= What the task asks =
Every line of the data below must be output exactly, with images left out.

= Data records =
:::
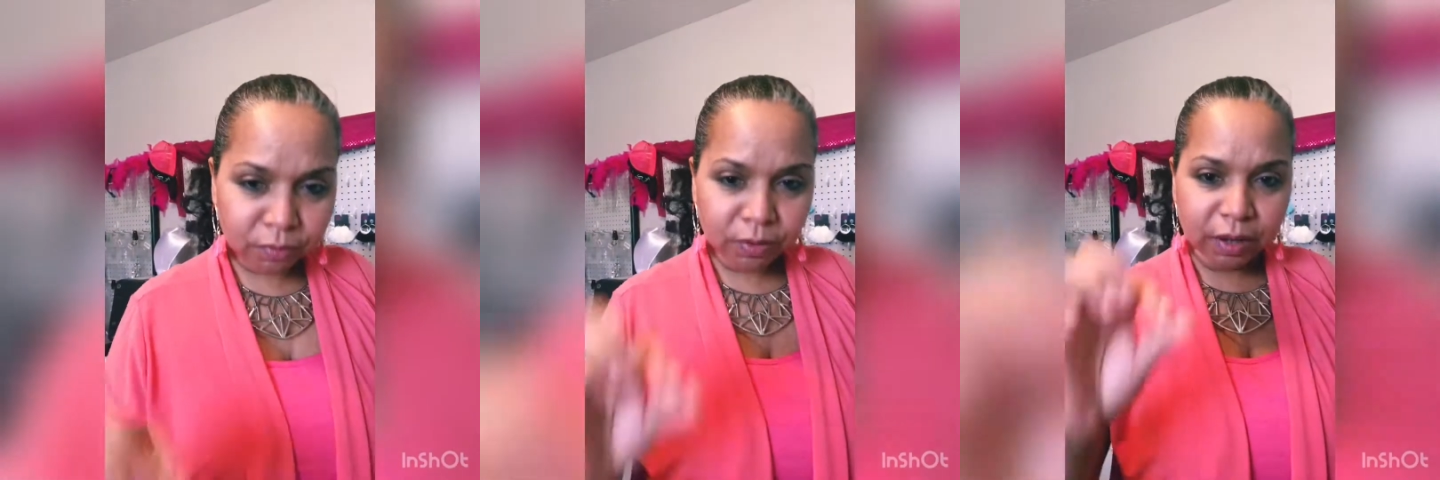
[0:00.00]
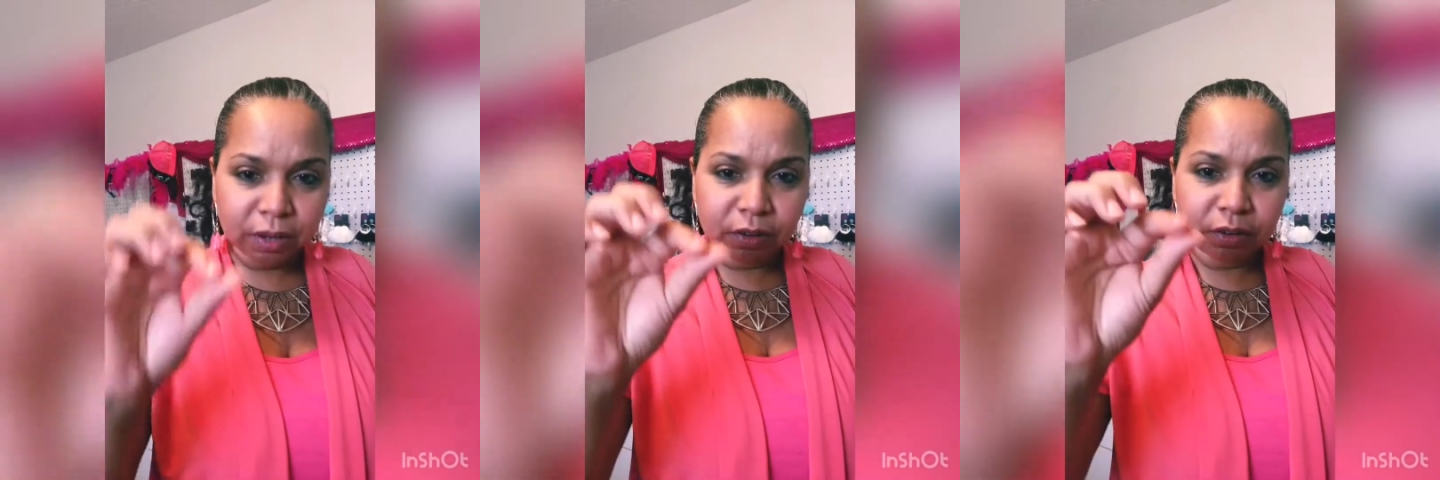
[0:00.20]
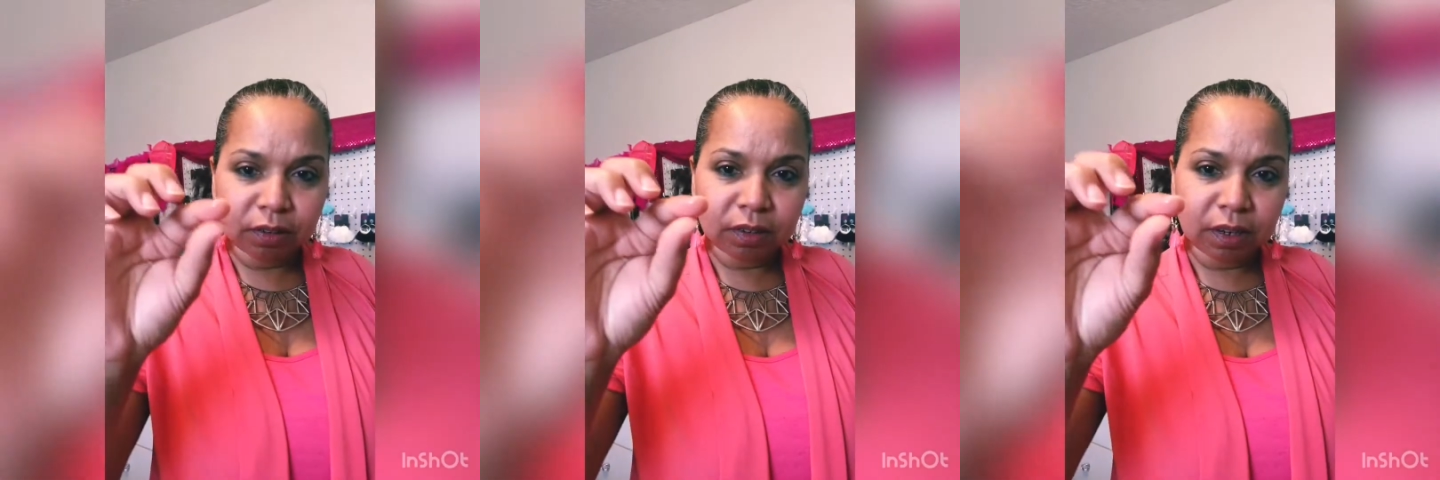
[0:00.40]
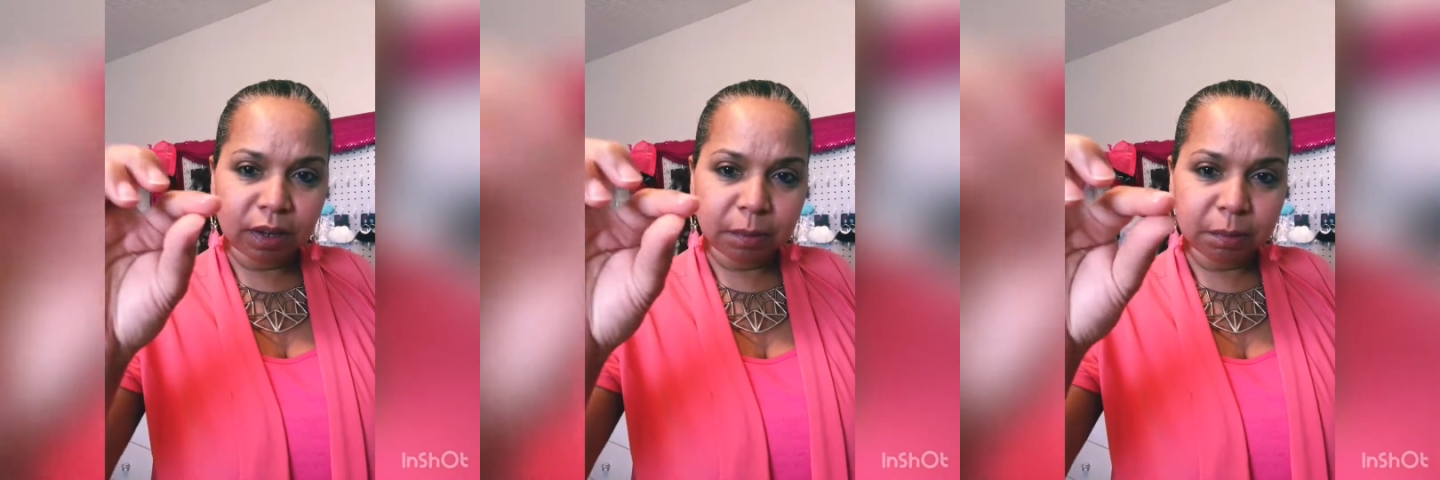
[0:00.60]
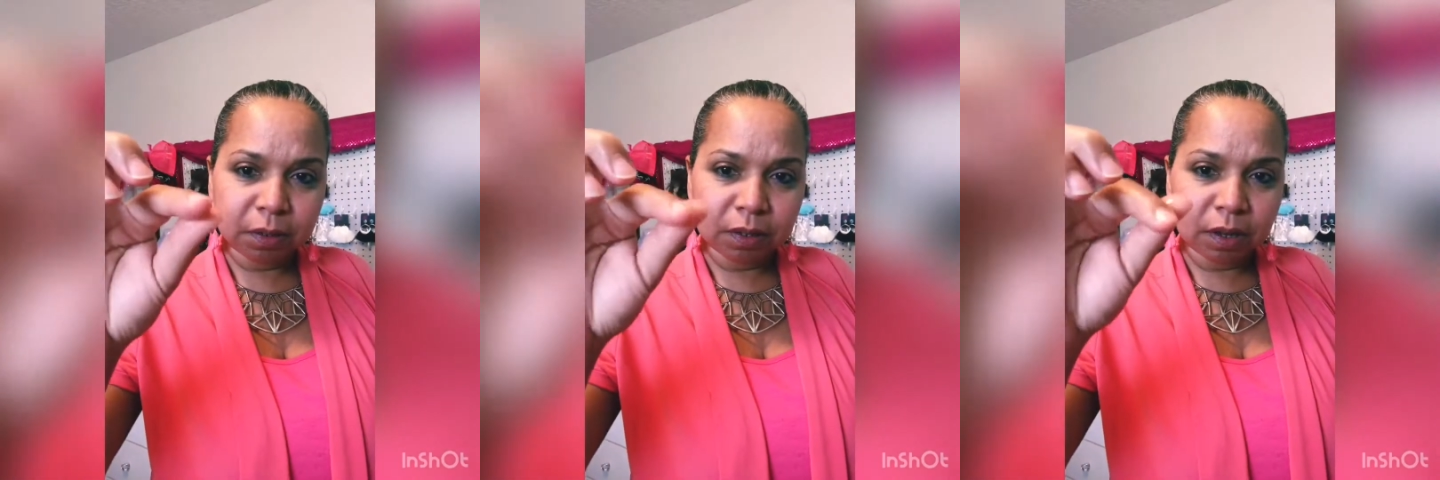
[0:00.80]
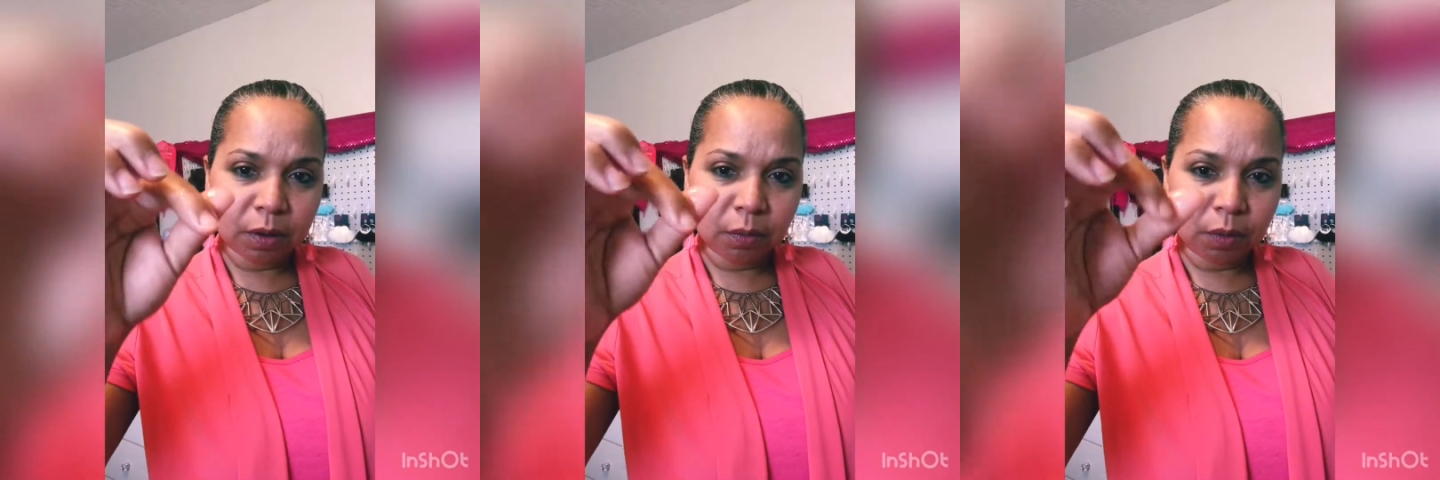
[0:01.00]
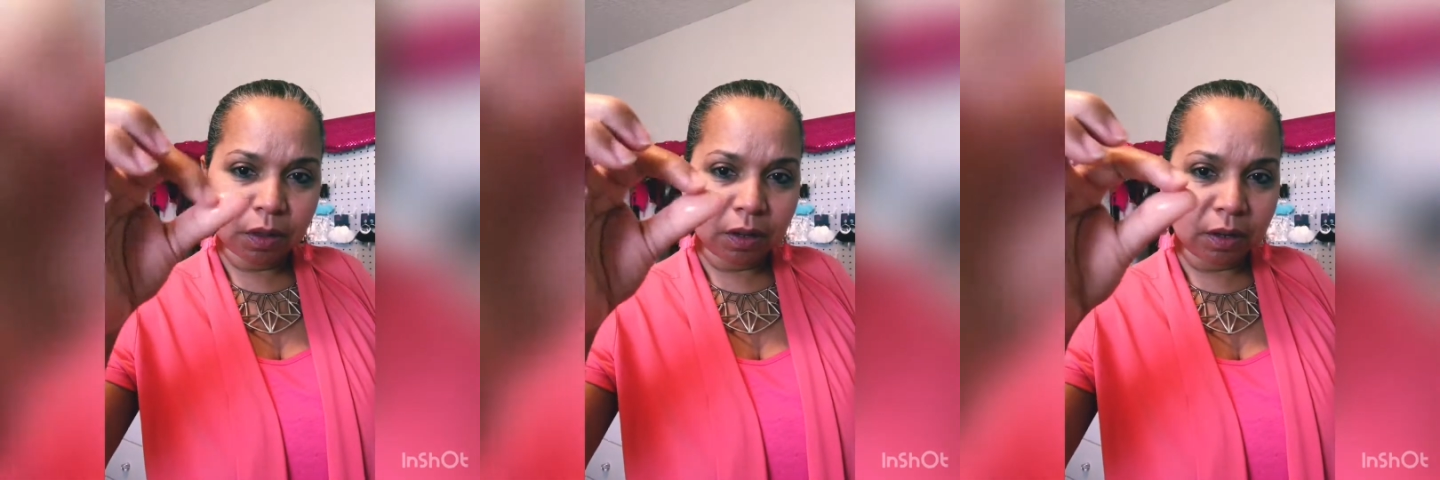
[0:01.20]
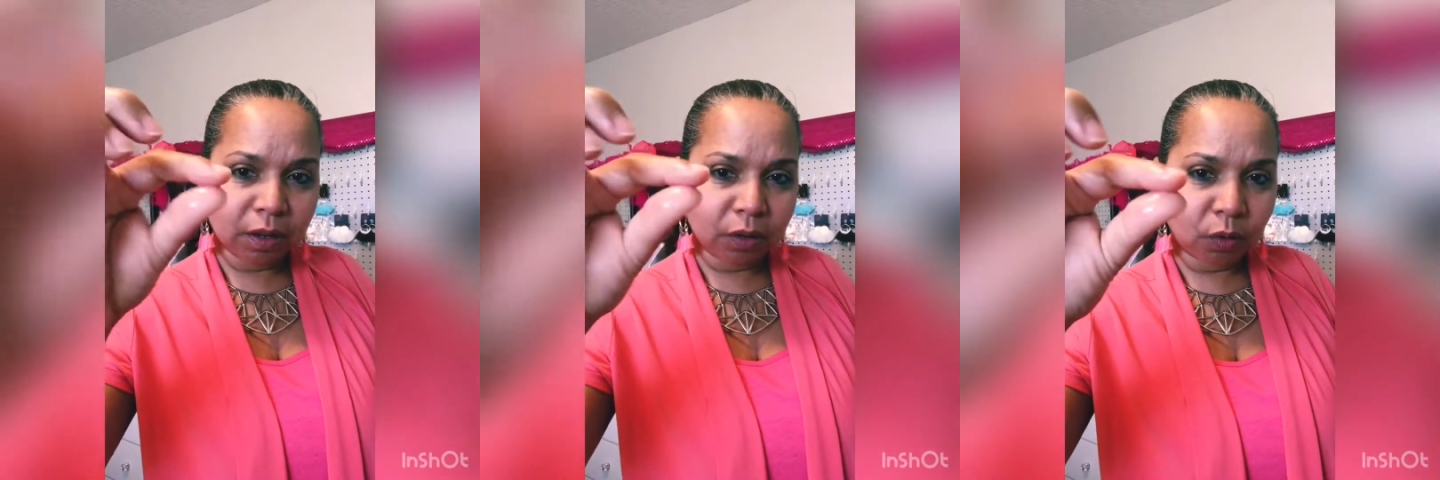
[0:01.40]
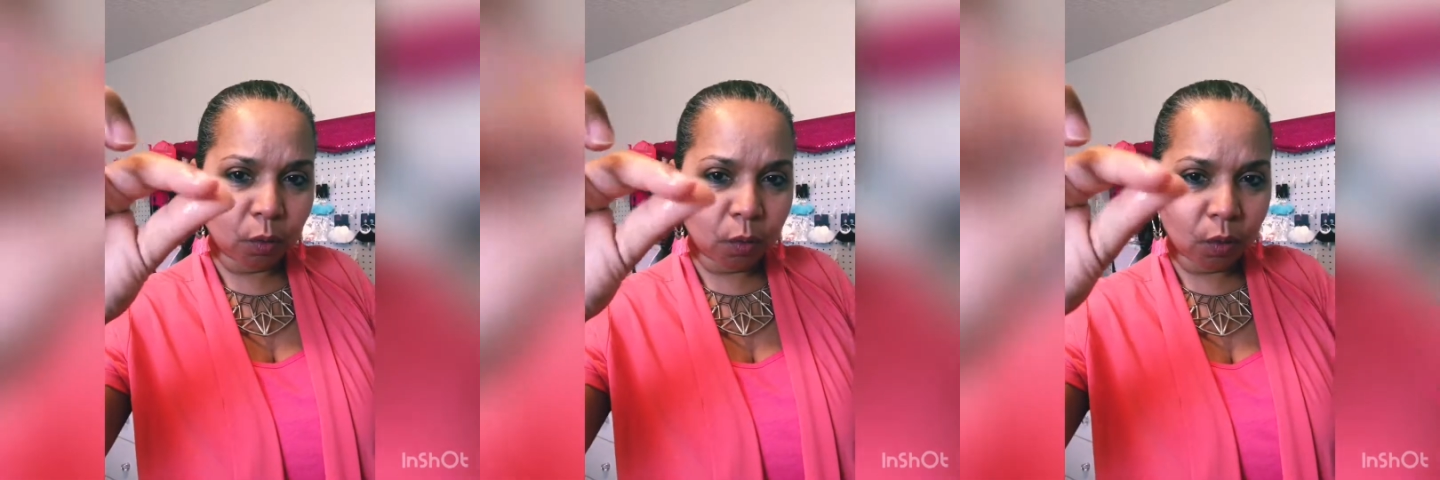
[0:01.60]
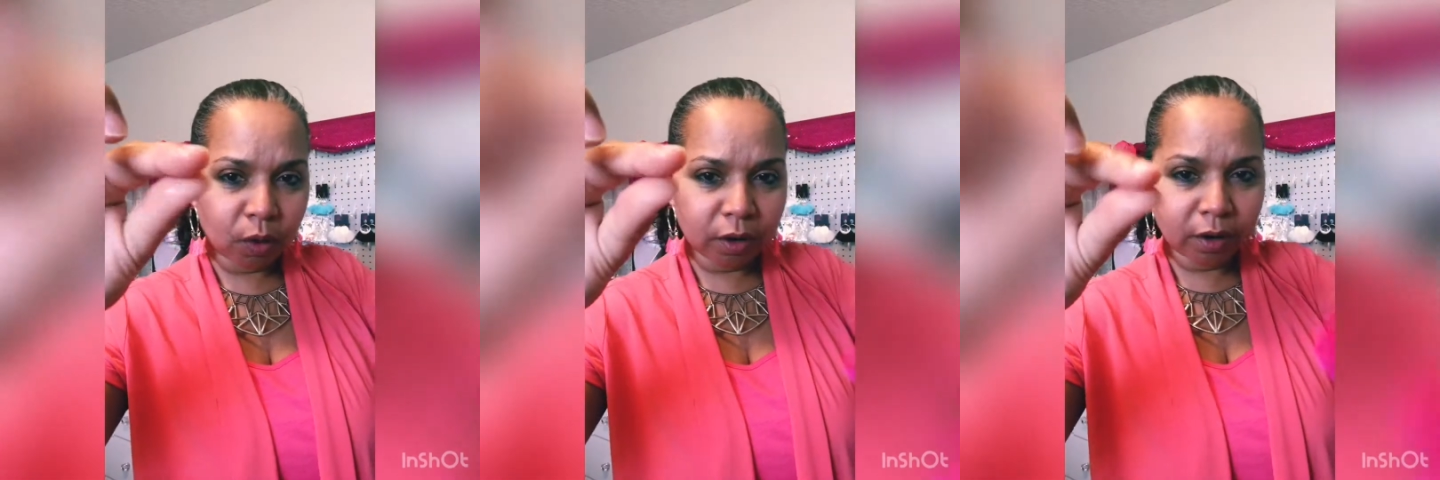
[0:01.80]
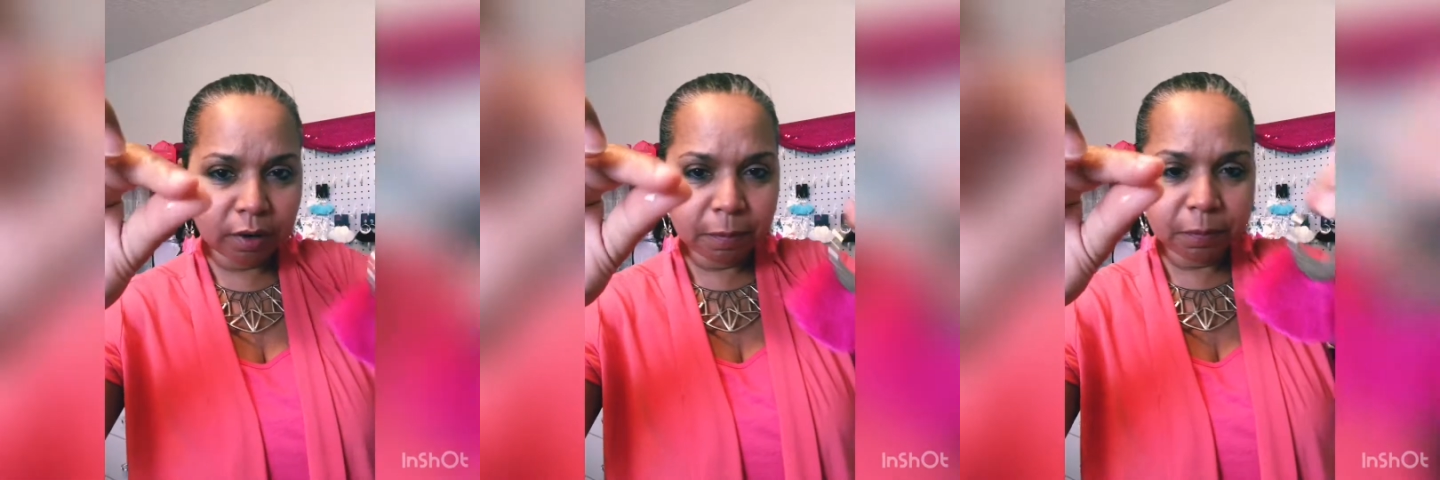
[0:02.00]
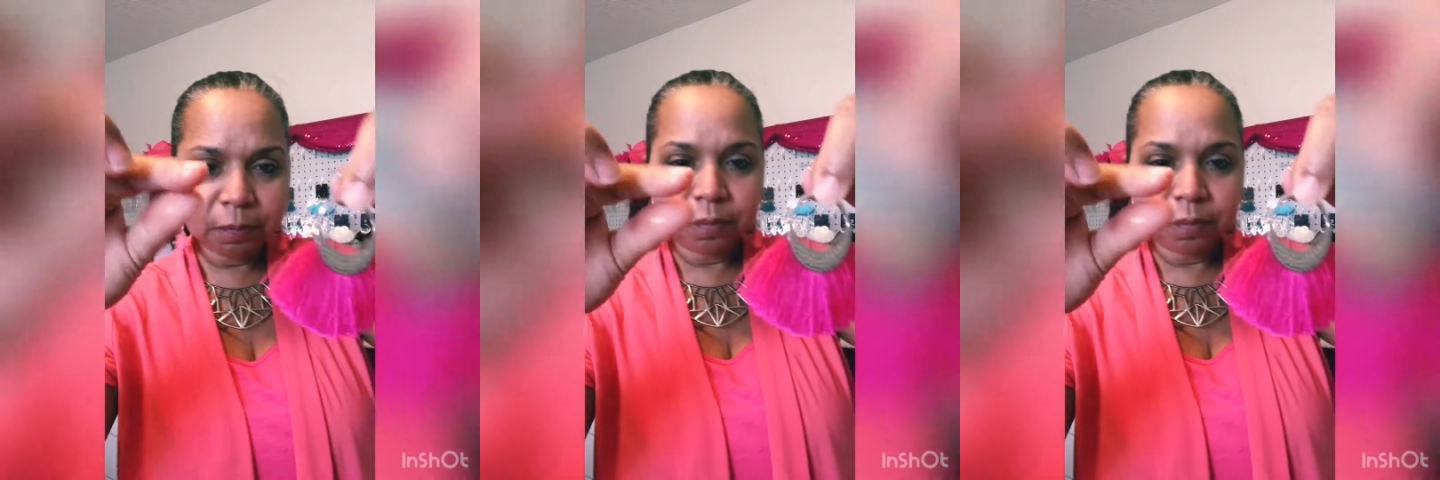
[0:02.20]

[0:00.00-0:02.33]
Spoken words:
fingertips with a little water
:::
= Your response =
[0:00.00]
[0:00.20]
[0:00.40]
[0:00.60]
[0:00.80]
[0:01.00]
[0:01.20]
[0:01.40]
[0:01.60]
[0:01.80]
[0:02.00]
[0:02.20]

[0:00.00-0:02.33]
Spoken words:
fingertips with a little water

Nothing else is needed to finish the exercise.